It would now be academic ~ but not entirely irrelevant ~ to ask if sleeping dogs could not have been allowed to lie for another nine months or so.
For the eruption of a political storm after the publication of the draft NRC for Assam has served to exacerbate to perilous levels the divisions of an already deeply polarised polity in the run-up to 2019.
The apex court may have asserted that no coercive action would be taken till the revision was completed of some four million cases of people “excluded” from the draft register, but that will not serve to assuage the long-simmering emotional, religious and political tensions that have now reached boiling point.
That the BJP has fielded its president to spearhead a counter-assault on a Mamata-led warning of a “civil war” only exposes the home minister’s Biblical tendency to wash his hands off politically-loaded issues ~ lynching was a law and order matter for state governments to tackle, the NRC was conducted under the supervision of the Supreme Court ~ poor North Block had nothing to do with it.
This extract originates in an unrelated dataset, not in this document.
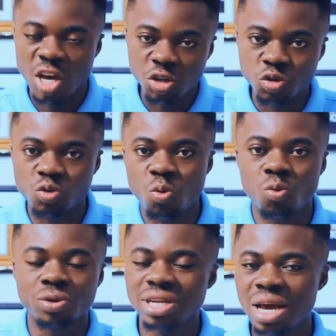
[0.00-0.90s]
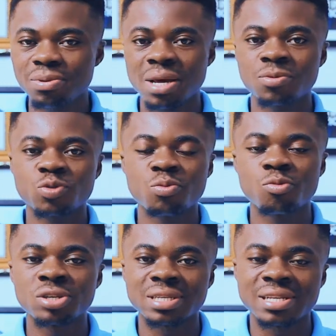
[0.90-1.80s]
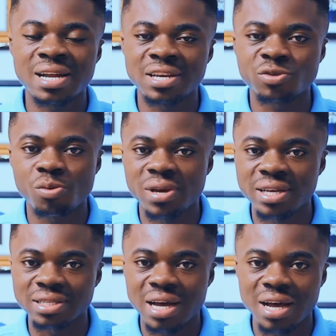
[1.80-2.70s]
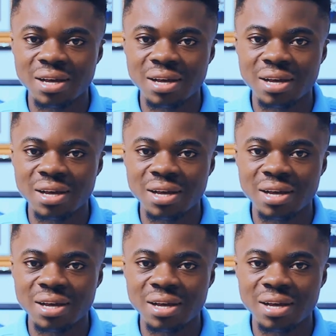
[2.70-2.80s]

A shoe. David, there is no more saying that is for me, sir.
Was it purely coincidental that additional Central forces were despatched to Assam ahead of the publication of the draft register? Those who see mischief everywhere might also wonder how a question on Rohingyas came up in Parliament conveniently enough for the home ministry to fire a broadside against illegal immigrants.
And lingering doubts were confirmed when BJP loudmouths spoke of the NRC being launched in “Bangla”, and calling for illegal immigrants to be shot. The bias was re-confirmed.
The myopia of the political class was established when Amit Shah used the forum of the Rajya Sabha to turn the tables on the Congress by claiming that the BJP had exhibited the guts to do what the Congress had been too “chicken” to do ~ follow-up a key element of Rajiv Gandhi’s Assam Accord.
For while that punch confirmed the BJP looked no farther than immediate political gain, it discounted the larger interests of the nation. Not that Mamata’s parochial outburst truly articulated those interests, but the humanitarian angle was ignored by those who perceive everything from a saffron angle.
The furore in Parliament could be an omen for worse to follow. Mercifully there have been no reports of violence breaking out, but when four million people have cause to fear for their future there’s no telling what could happen.
The Supreme Court will have to do a lot more to avert a potential re-run of Assam’s history of violent uprisings, but its options are limited. It will have to rely on an administrative apparatus incapable of even getting electoral rolls in order.
Who will defuse the time-bomb that is ticking away? It is unfair to pass even that buck on to their Lordships. Alas, Rajnath Singh has already emulated Pilate.